Personal anecdote that may be relevant.
Just after she turned 18, my sister was able to get a prescription for her hormones. She went through the system properly, had a letter of recommendation from a psychologist and a prescription from a doctor. At the first place we went to, Grace's regular pharmacy, the pharmacist took one look at the prescriptions, and refused to fill them. I took down the name of the Pharmacist, left the store and went to a different pharmacy from a different chain, where they were happy to have an ongoing cash customer, and even send us a notice in the mail reminding us when Sissy's prescriptions are about to run out.
The next day, we went back asked for the store manager, and told her that her store, which happened to stock all of the medications Sissy needed, had lost a $200 a month cash customer, my entire family would be taking all future prescriptions to another store (including my SO's monthly prescription, $80 a month), and when I had advised a diabetic friend of Sissy's treatment, she decided to switch to a mail order provider for her testing supplies and a different local pharmacy for her insulin and pills. I gave the manager the name of the Pharmacist who refused to fill the prescription and left.

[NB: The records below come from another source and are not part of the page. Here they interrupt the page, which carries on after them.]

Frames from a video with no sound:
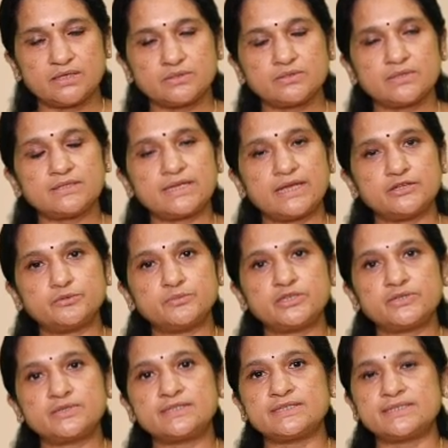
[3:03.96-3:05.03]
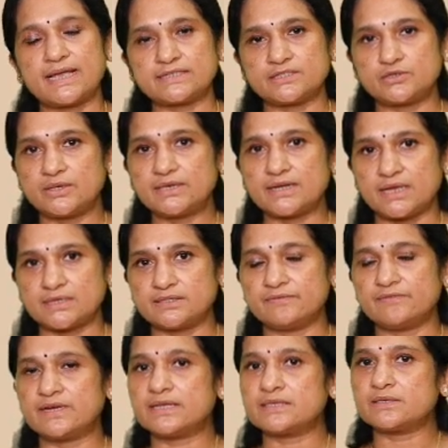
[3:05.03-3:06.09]
So this endometriosis is actually
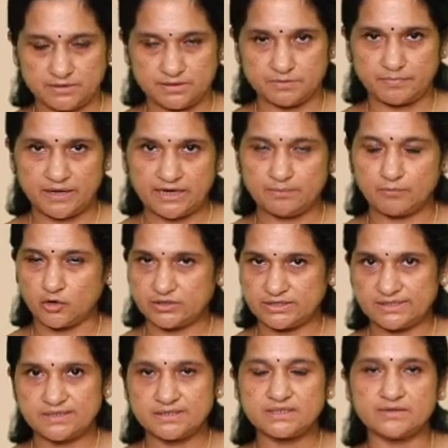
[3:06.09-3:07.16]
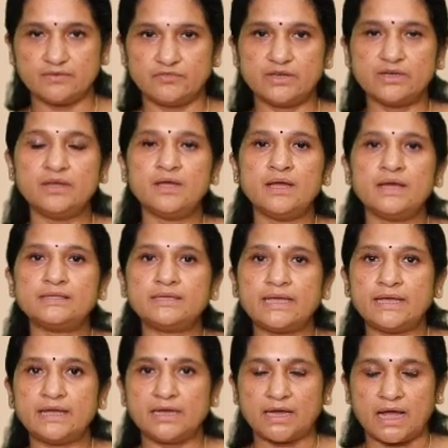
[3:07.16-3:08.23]
classified as this mild, moderate and severe.
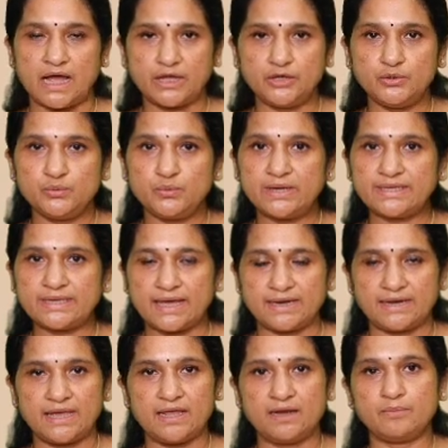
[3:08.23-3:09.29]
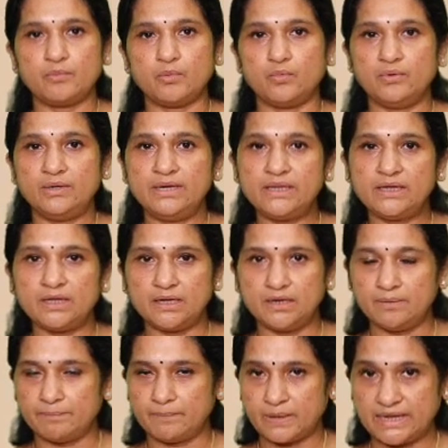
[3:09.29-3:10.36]
IUI can help only
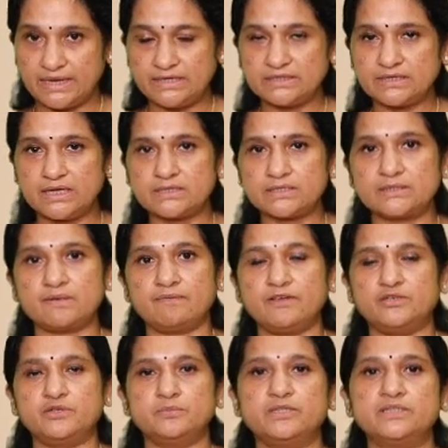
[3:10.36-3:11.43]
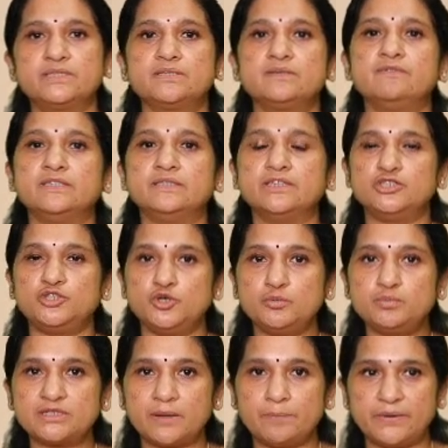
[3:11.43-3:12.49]
in mild cases of endometriosis where the
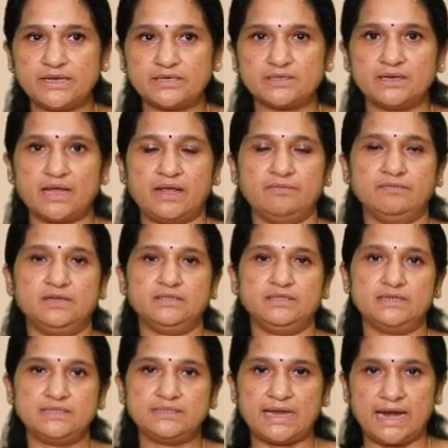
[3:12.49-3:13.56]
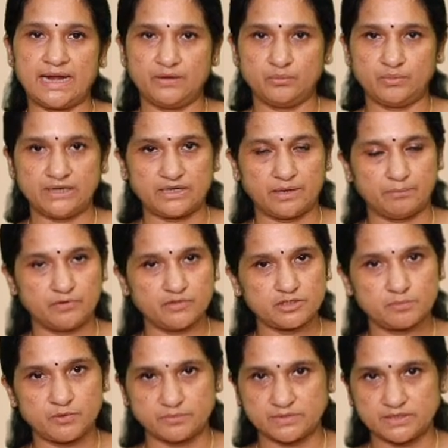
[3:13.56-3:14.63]
tubes are patent and where there is adequate number of
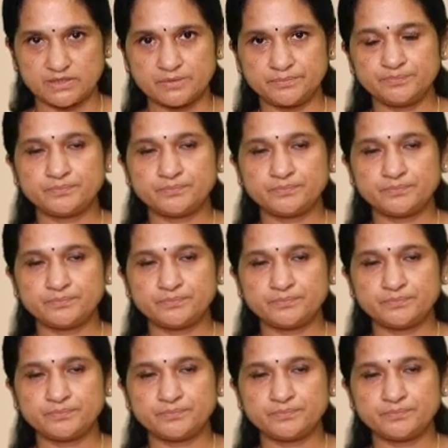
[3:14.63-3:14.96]
sperms.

I also called customer service for the chain, found out the name of the district manager, and wrote her a letter explaining what happened, emphasizing that her employee had cost the store, by my estimate, somewhere in the area of $4000 to $5000 a year in prescriptions and incidentals bought there, not to mention any future prescriptions we might have, and that we would be actively avoiding the entire chain in the future.
I have no idea what happened to the jerk who refused to fill the prescriptions, but I certainly hope he was fired. And I believe it should be the company's right to fire an employee who costs his employer thousands of dollars of business without good reason.